Downtown, a graphic novel, Wanderlust, will unfold the story of a 1990s small town in a “paranormal adventure about self-acceptance, embracing life in the moment, and living with our inner demons,” written and drawn by Jay Miller with watercolors by Peri Pendrake.

I can walk through North Adams and look for murals, or wander into the new Adams Theatre and the the Real Eyes Gallery, where Pennie Brantley is showing her oil paintings, including scenes in her Gestapo Prison series from Terezin in the Czech Republic, honoring the people who have lost their lives here.

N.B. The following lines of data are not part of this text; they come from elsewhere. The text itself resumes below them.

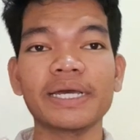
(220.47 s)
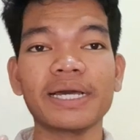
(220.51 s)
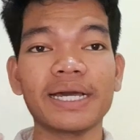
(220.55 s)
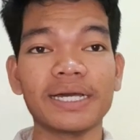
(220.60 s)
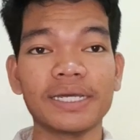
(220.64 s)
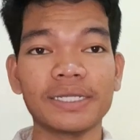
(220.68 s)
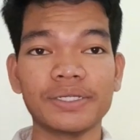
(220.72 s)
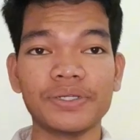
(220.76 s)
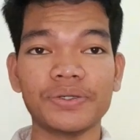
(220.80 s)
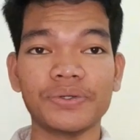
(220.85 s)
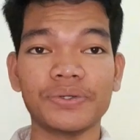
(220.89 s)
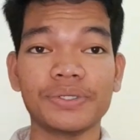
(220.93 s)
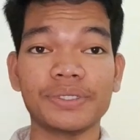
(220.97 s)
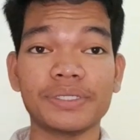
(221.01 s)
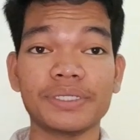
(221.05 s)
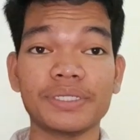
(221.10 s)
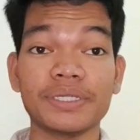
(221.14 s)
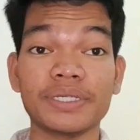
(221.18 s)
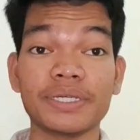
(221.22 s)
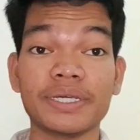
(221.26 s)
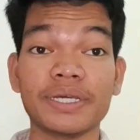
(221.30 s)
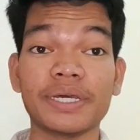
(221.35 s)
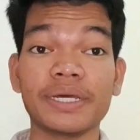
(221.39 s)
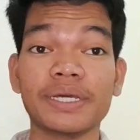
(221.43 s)

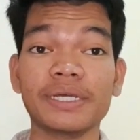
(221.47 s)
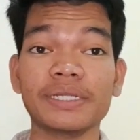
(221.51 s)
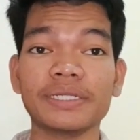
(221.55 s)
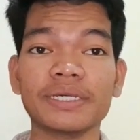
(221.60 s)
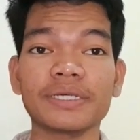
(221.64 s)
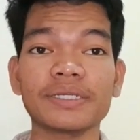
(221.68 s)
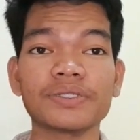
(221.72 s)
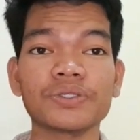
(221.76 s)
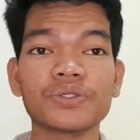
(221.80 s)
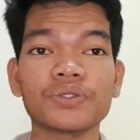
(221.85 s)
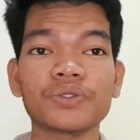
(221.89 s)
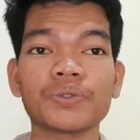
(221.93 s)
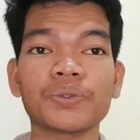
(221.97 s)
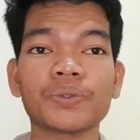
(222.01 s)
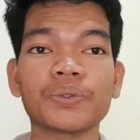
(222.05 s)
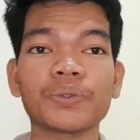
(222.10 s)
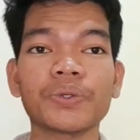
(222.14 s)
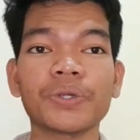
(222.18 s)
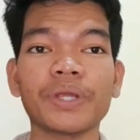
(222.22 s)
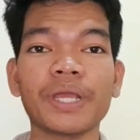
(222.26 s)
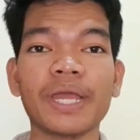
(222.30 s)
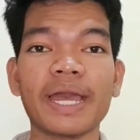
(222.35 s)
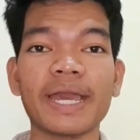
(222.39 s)
understand, and store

Or I can come back to the reflecting pool at the Clark and think of the nights when Astrup painted looking over the lake below his garden and his young fruit trees. Gloria Calderon Saenz reminded me of them when we were talking in her studio in North Adams, almost in sight of the Hoosac River. She too paints the landscapes around her, often with a touch of magic in them, and she carves her own wood blocks for prints, often layering in as much detail as an original painting.

His work has touched her, she said, his bonfires at night and trees stretching toward the moon. “In some of (his woodblock prints), it’s a midnight landscape, and because he’s in Norway the night is not totally dark. His work is spiritual at the same time.”

 

ArtWeek Berkshires

Art shows, events and exhibits will continue through September 26, and you can find a roundup of ArtWeek Berkshires events in the BTW calendar. Here are some coming up soon.

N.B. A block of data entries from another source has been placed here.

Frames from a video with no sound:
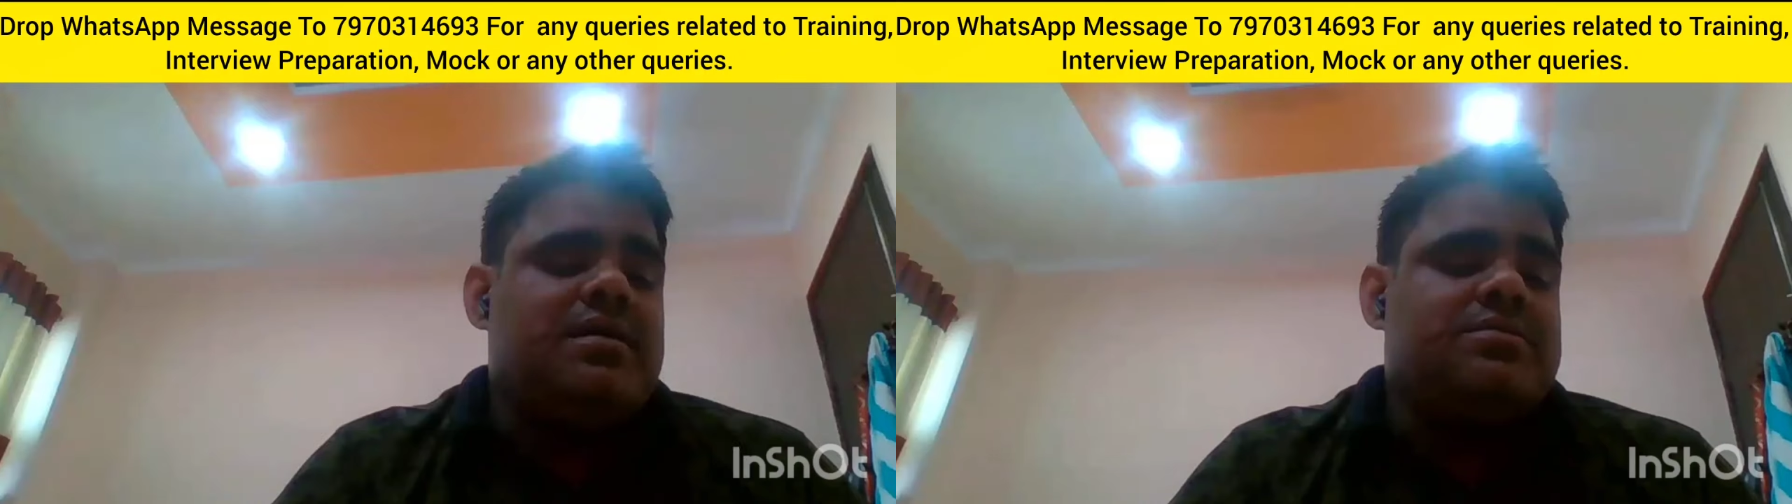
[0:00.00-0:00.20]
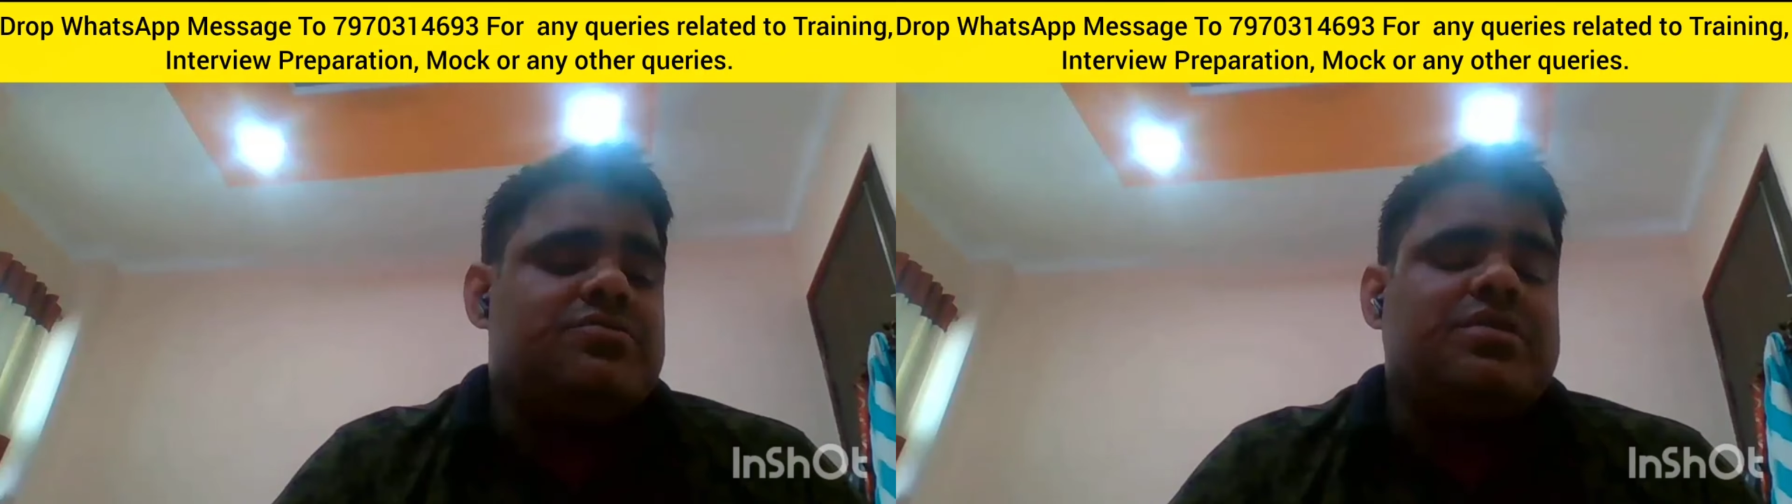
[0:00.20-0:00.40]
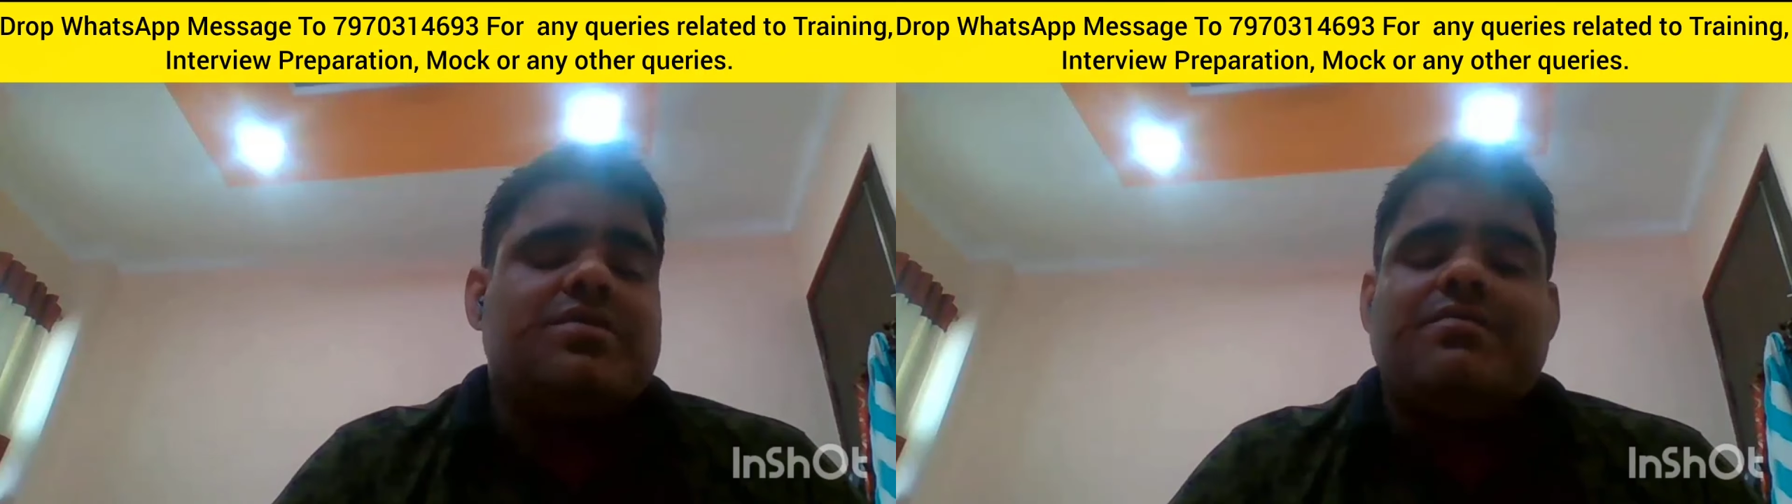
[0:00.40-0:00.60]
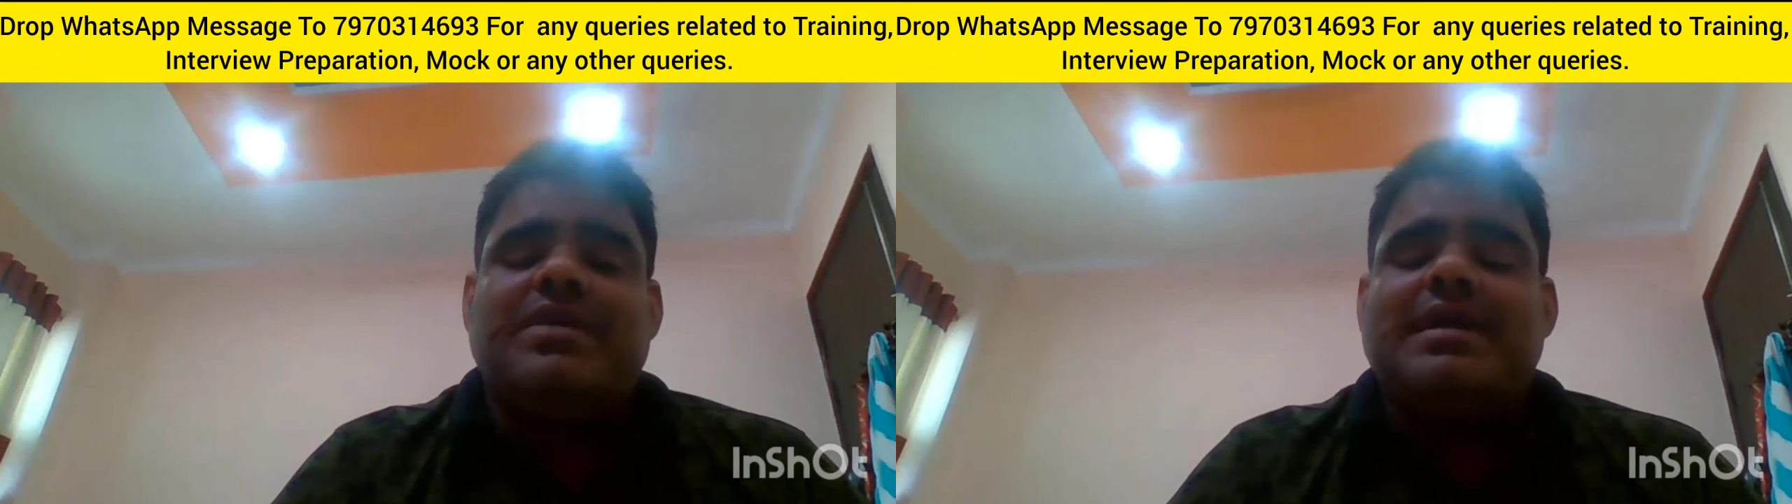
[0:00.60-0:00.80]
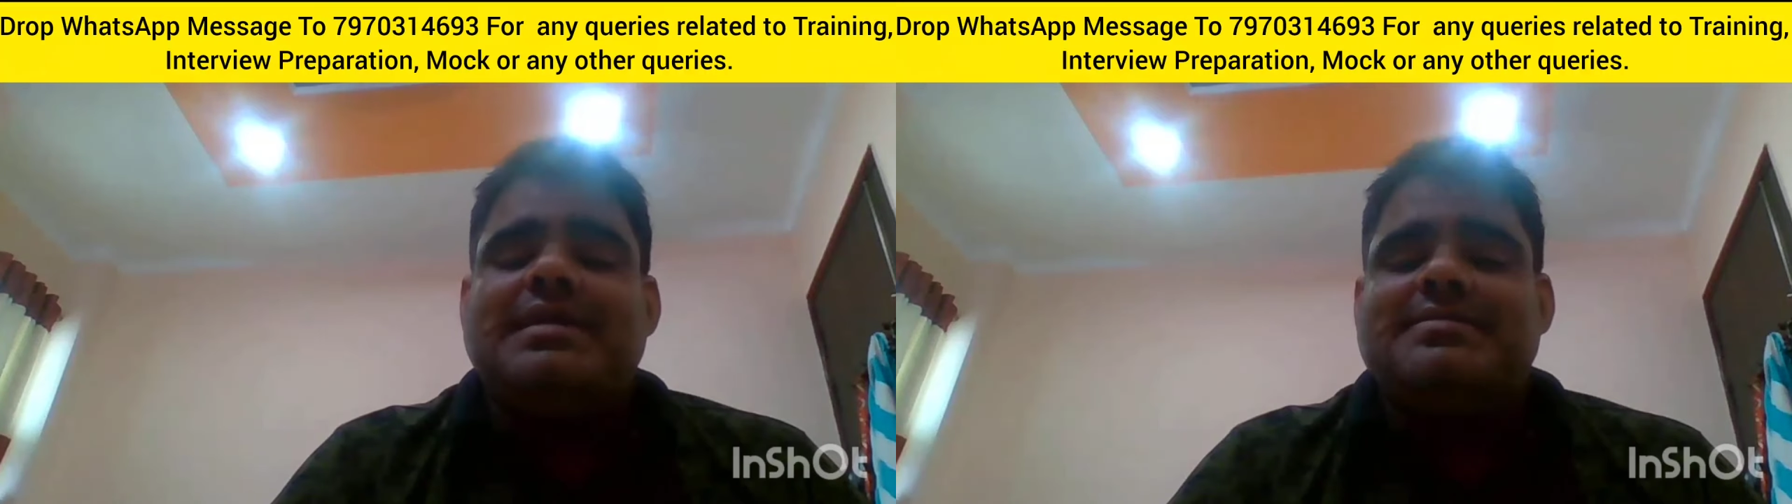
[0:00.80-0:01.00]
So, sir, we
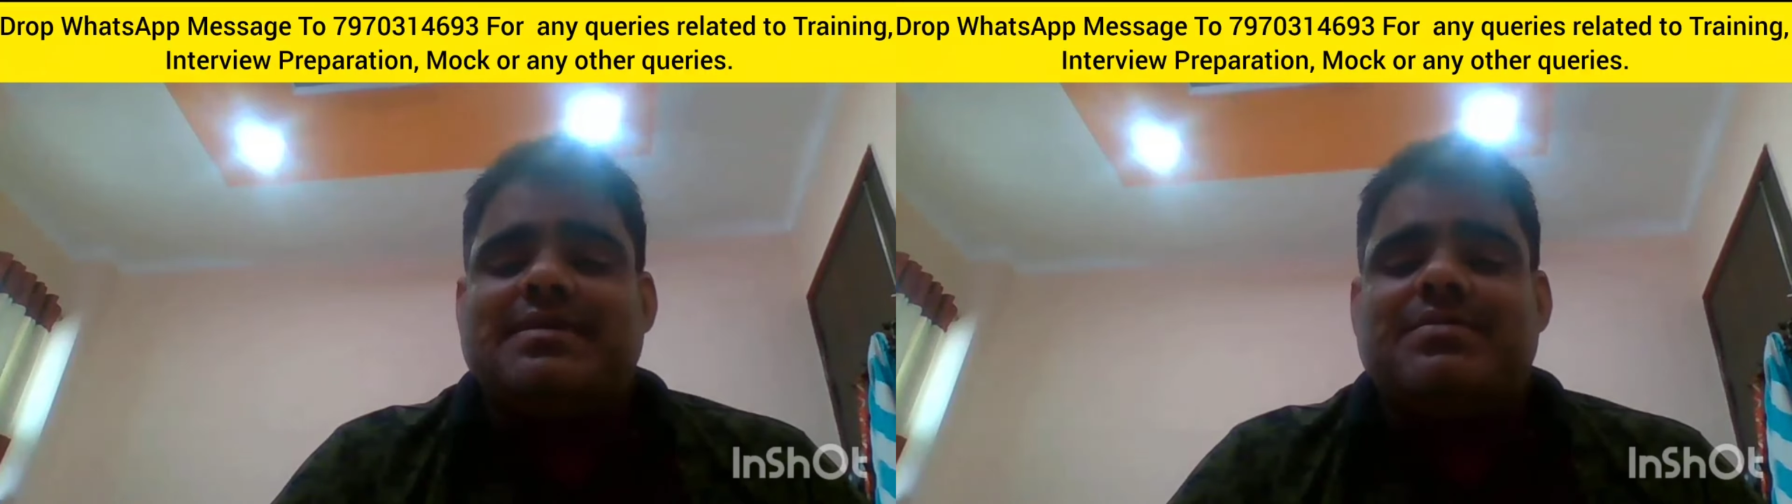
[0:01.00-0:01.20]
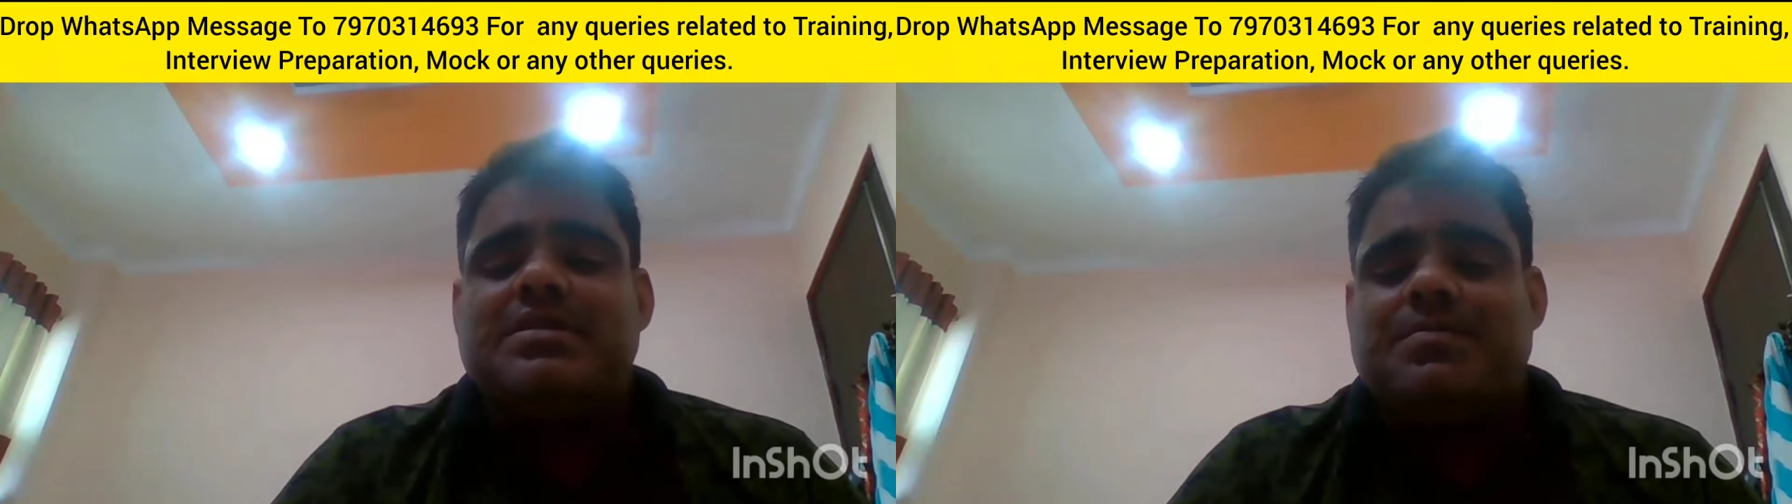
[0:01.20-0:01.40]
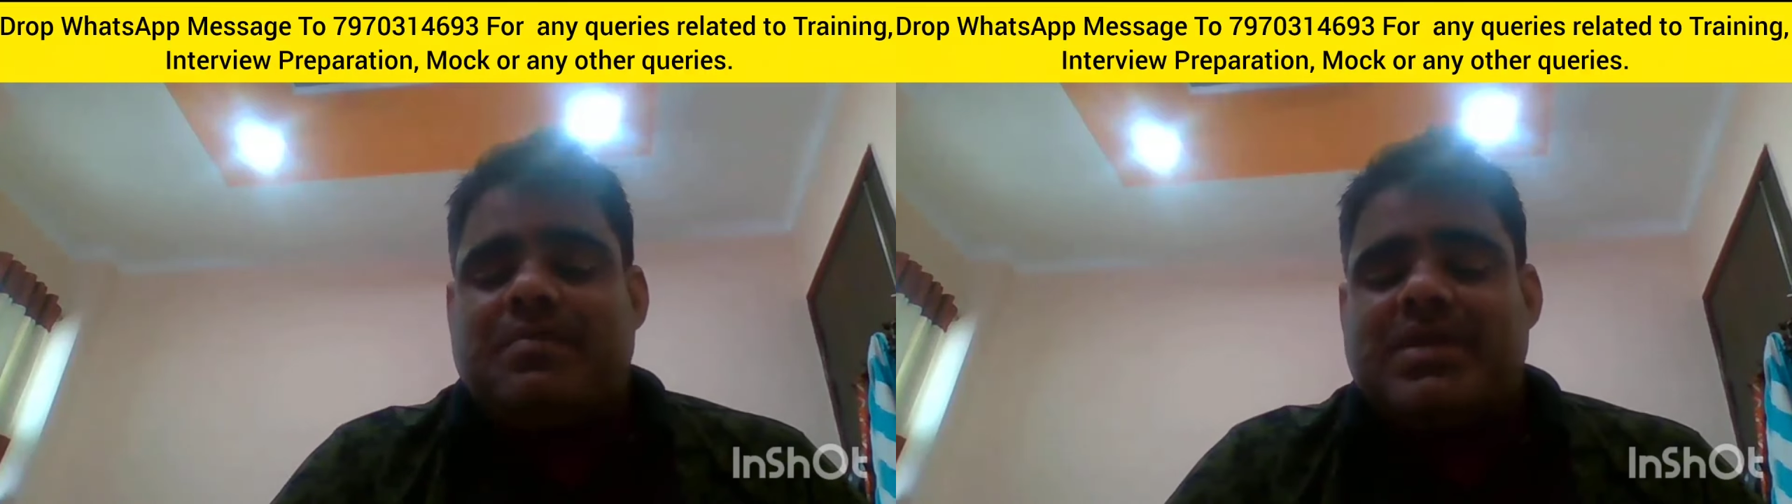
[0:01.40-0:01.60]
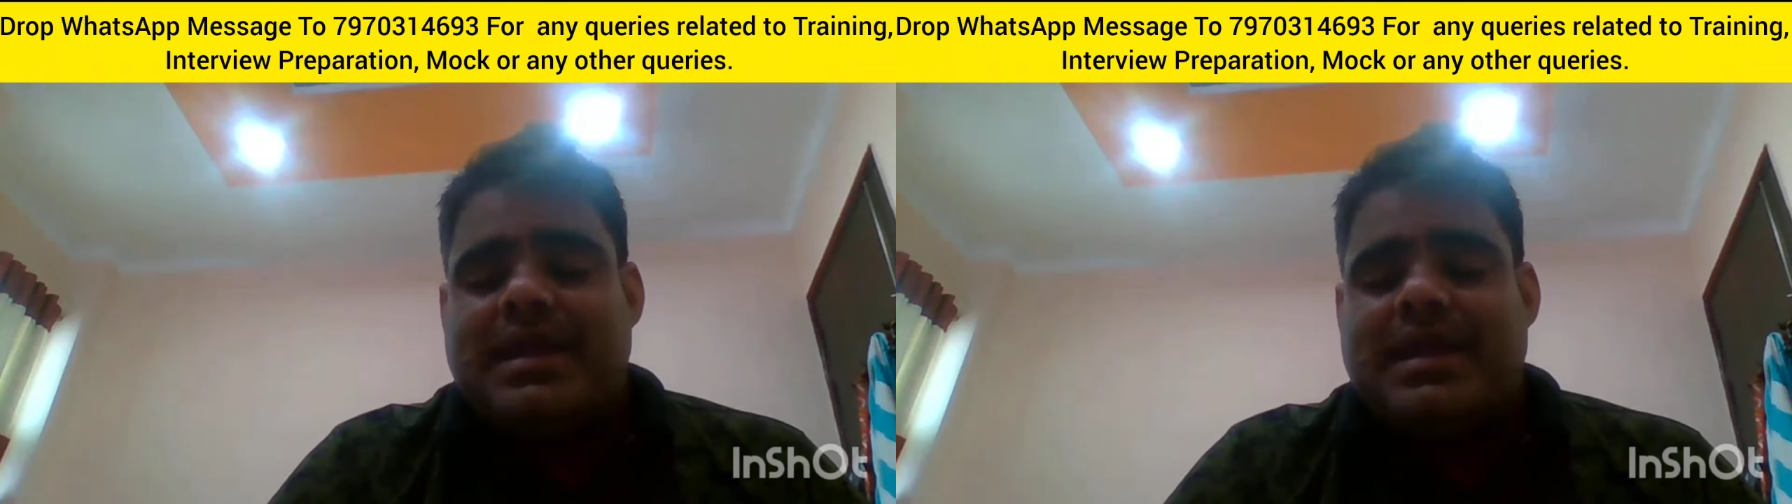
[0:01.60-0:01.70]
can disable the public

Rembrandt van Rijn's 'Man Reading' sits against the light. Image with permission from the Clark Art Institute.
Apr 26 2024 @ 10:30 am
The Manton Study Center for Works on Paper invites writers of all experience to draw inspiration from the Clark’s collection.
Hashimoto Okiie, Young Girl with Iris, 1952. Image courtesy of the Clark Art Institute
Apr 27 2024 @ 11:15 am
A Clark educator will lead a tour of the permanent collection galleries to talk about the Institute's history and work.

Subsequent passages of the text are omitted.